A wind comes off a frozen peak
Apr. 25th, 2006 11:57 pm![[personal profile]](https://www.dreamwidth.org/img/silk/identity/user.png)
High today, here: 7. Dewpoint then: -3. High dewpoint: 0.
High today in TO: 8. Dewpoint then: -7. High dewpoint: -1.
Low today on the balcony: 9.7. Low: 1.8. Currently: 2.3.
I thought tonight's House was the first one I'd seen that didn't involve a misdiagnosis, or rather several misdiagnoses, but then it did, sort of. It did also, however, feature what I suspect is the first faith-healer character in the history of television who really believes he heals people. Though they couldn't resist the Catholic references; they never resist the Catholic references. I don't know what's with that: TV writers seem amazingly often not clear on the concept that Christianity and Roman Catholicism are not identical.

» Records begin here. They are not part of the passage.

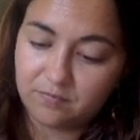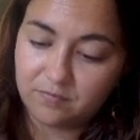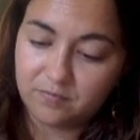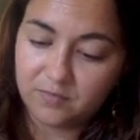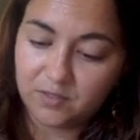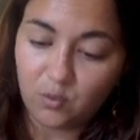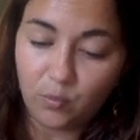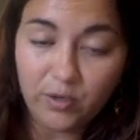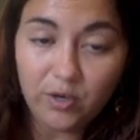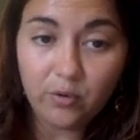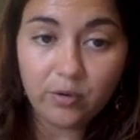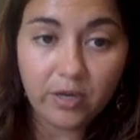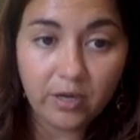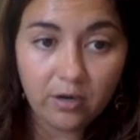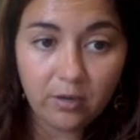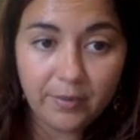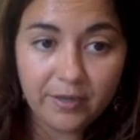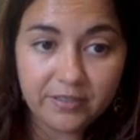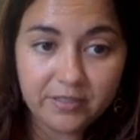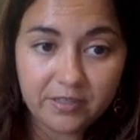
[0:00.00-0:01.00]
So we don't
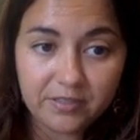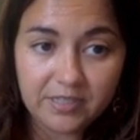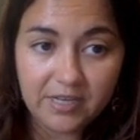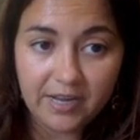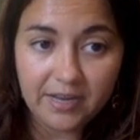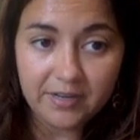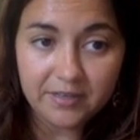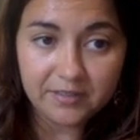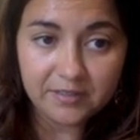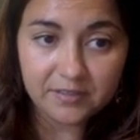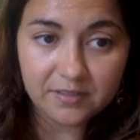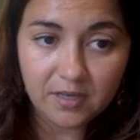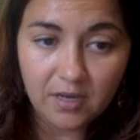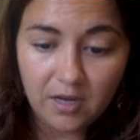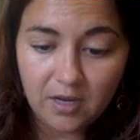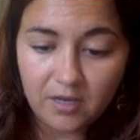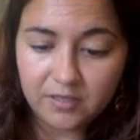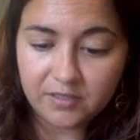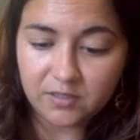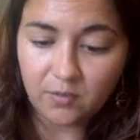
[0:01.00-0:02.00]
care about delta x,
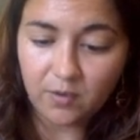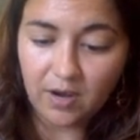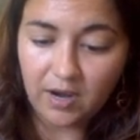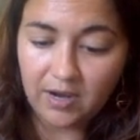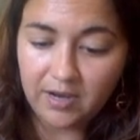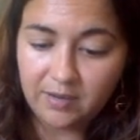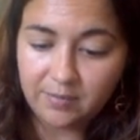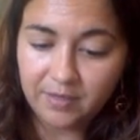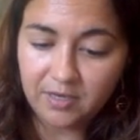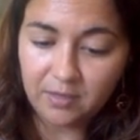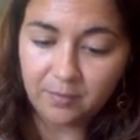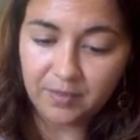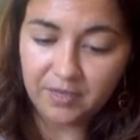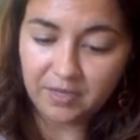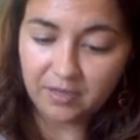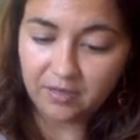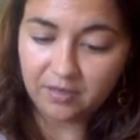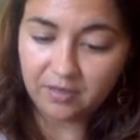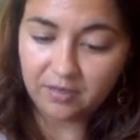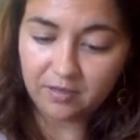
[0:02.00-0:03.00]
so I am going to
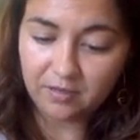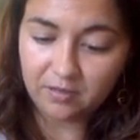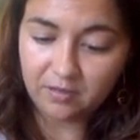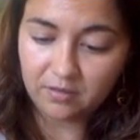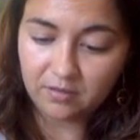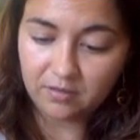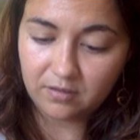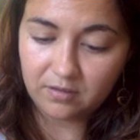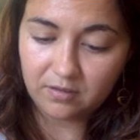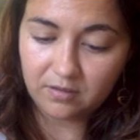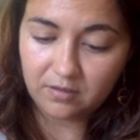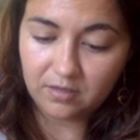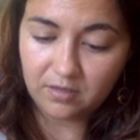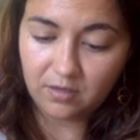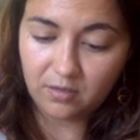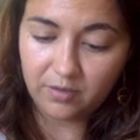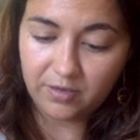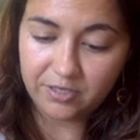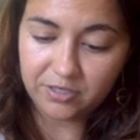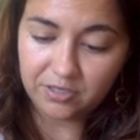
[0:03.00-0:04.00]
pick the
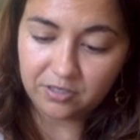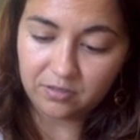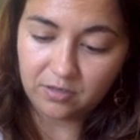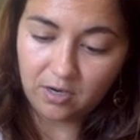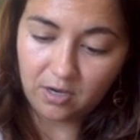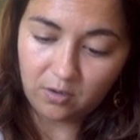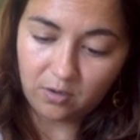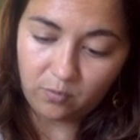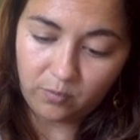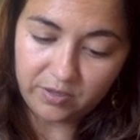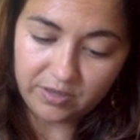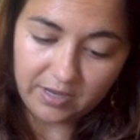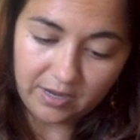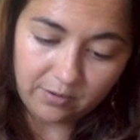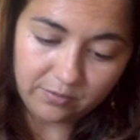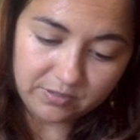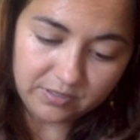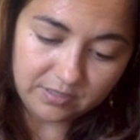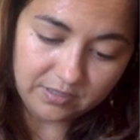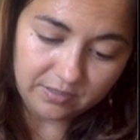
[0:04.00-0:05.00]
equation
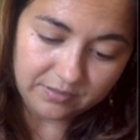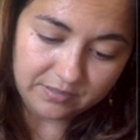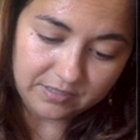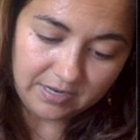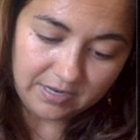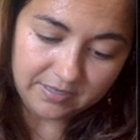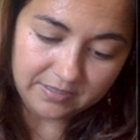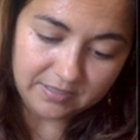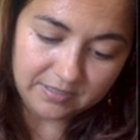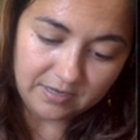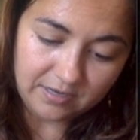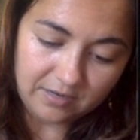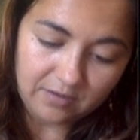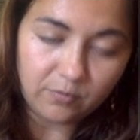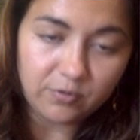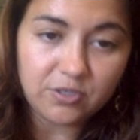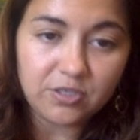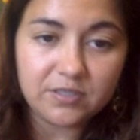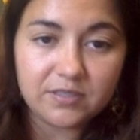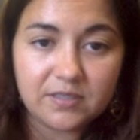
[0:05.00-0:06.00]
without delta x in it,
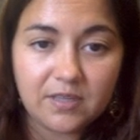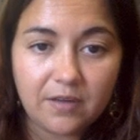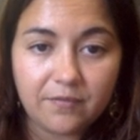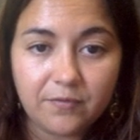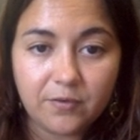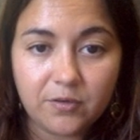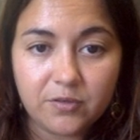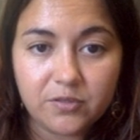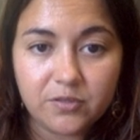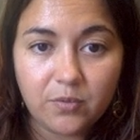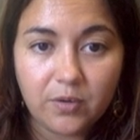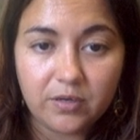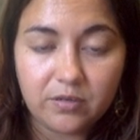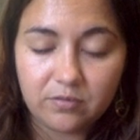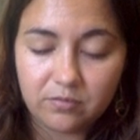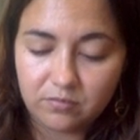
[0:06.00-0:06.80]
which is that first one.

Meanwhile, back at the ranch: in my halting attempts to get back in business, I read a bit of Ronald Santoni's Bad Faith, Good Faith, and Authenticity the other day, and today I read Joseph Catalano's "Successfully Lying to Oneself: A Sartrean Perspective", though actually my eyes glazed over through a lot of the latter. Santoni's book, through the first chapter, is at least more engagingly annoying, but both of these guys, who seem to be the two leading anglophone commentators on Sartre and bad faith, are annoying in the same way, and in the same way as so much Heidegger commentary: it seems like there's nothing much going on but word-shuffling. The strange thing is, Santoni says he was an analytic philosopher who got into Sartre because the experience of bad faith was an interesting problem for him, yet the experience doesn't seem to come into his commentary at all; the whole first chapter is concerned with a supposed equivocation, which is supposed to demonstrate the fallaciousness of Sartre's argument that bad faith is not "cynical" (i.e., that you don't have the truth before you when you're in bad faith in the same way you do when you straightforwardly lie). But the thing is, Sartre isn't, or isn't importantly, making an argument; he's describing an experience, and the only way to demonstrate that bad faith isn't cynical is to examine the experience and see! And then you can say whether he's described the experience in a way that misleads, or misses important aspects, or whatever.

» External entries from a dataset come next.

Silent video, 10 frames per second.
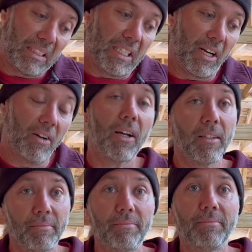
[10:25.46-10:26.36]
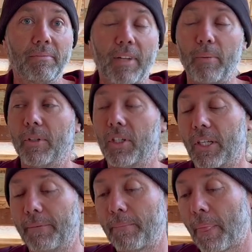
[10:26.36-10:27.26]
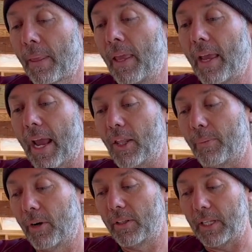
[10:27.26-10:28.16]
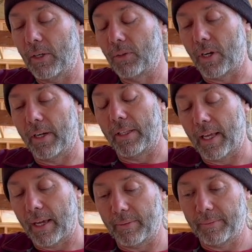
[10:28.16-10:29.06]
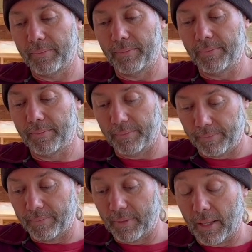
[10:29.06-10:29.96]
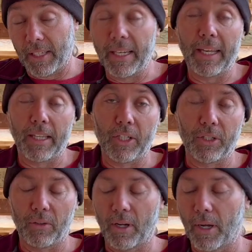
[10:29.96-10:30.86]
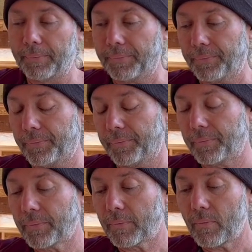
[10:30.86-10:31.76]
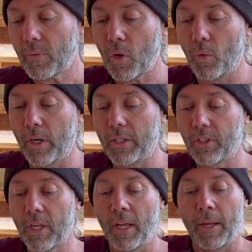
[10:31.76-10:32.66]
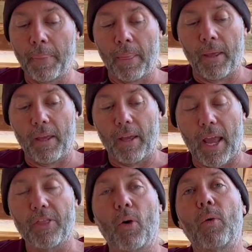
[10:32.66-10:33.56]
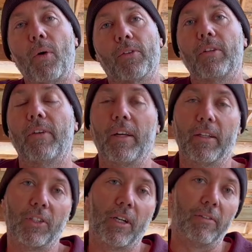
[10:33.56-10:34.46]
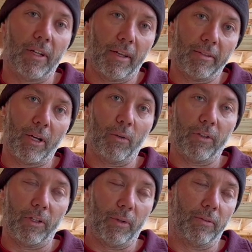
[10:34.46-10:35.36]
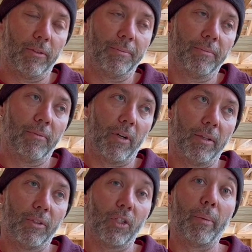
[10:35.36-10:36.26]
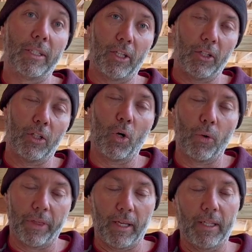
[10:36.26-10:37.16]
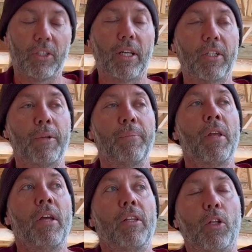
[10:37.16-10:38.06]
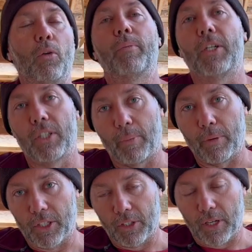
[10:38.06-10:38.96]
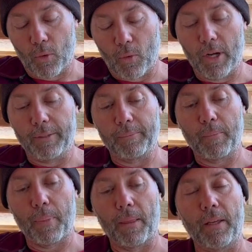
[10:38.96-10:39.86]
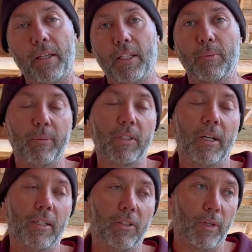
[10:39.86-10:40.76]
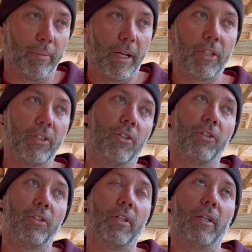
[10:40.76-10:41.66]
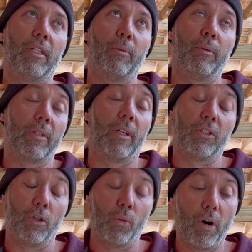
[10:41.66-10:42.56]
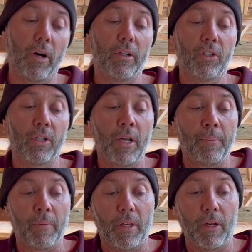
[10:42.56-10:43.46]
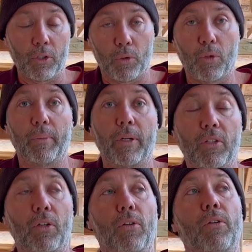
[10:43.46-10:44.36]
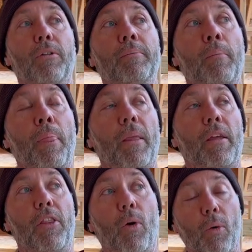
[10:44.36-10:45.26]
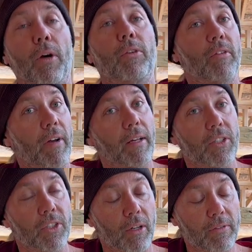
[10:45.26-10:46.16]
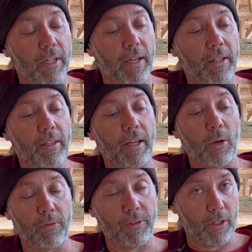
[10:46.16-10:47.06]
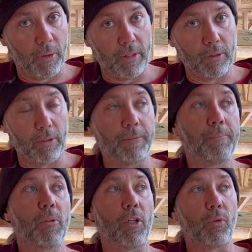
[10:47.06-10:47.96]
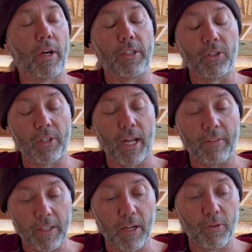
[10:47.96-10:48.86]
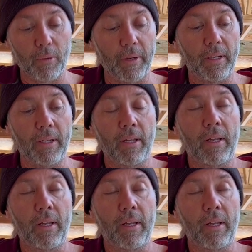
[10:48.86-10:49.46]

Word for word: All right, I'm listening. And the part that he was on at that, the day that I showed up, was, and though I walk through the valley of the shadow of death, I will fear no evil, right? So I'm going to tell you the whole thing. It says, The Lord is my shepherd, I shall not want. He leads me beside green pastures, He leads me beside still waters, He restores my soul. Though I walk through the valley of the shadow of death, I will fear no evil. Your rod and your staff, they comfort me.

There's another article I've read by Catalano--actually, I see I've mentioned it before (where, I see, I also unsuccessfully predicted that it would turn out that Palmeiro didn't take stanazolol)--where he argues that bad faith shouldn't be interpreted as the inescapable product of our dual, free and factical, nature, but as consisting in our self-deceptive failure to take responsibility for our freedom. That was actually how I'd first taken the idea of bad faith when I first read and wrote about it, but when I first presented my Eyes Wide Shut paper (at least, I think it was then; it was some comment on that paper, anyway) someone suggested that I was missing half the story on bad faith: it's not just self-deceptively failing to take responsibility for our freedom, but also self-deceptively failing to take responsibility for our facticity. E.g., if I were to say now--affirming my freedom--that I will never again look at the internet (because, after all, life might well be better off that way), that would be a bad-faith self-deceptive denial of the factical weight of my past which will be brought to bear against me tomorrow morning when I wake up and am faced with going on with my day as usual or not.

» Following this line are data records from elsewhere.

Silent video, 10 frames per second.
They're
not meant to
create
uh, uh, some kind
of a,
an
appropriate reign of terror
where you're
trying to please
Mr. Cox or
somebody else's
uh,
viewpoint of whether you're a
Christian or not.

Obviously, I now think that that interpretation of bad faith is exactly right; it happens to be much more philosophically interesting, since it's more intimately tied to Sartre's picture of human being, but more importantly it describes our actual experience: as a matter of fact, we do deceive ourselves if we deny that we are free to choose otherwise than we have chosen hitherto (in some sense absolutely free: I can just never look at the internet again; it's not impossible, and all that has to happen is that I choose for it to happen!), and we also deceive ourselves--it's just hubris--if we affirm our absolute freedom to choose otherwise than we have always chosen. (Hence the "duck-rabbit" of my CPA paper's title.) You look at the experience, and that's the way it is; you can't make it go away with word games (that might, for instance, try to come up with a conception of bad faith that's more convenient for the project of constructing an ethics that cobbles together this and that that Sartre says elsewhere, which seems to be Santoni's main concern).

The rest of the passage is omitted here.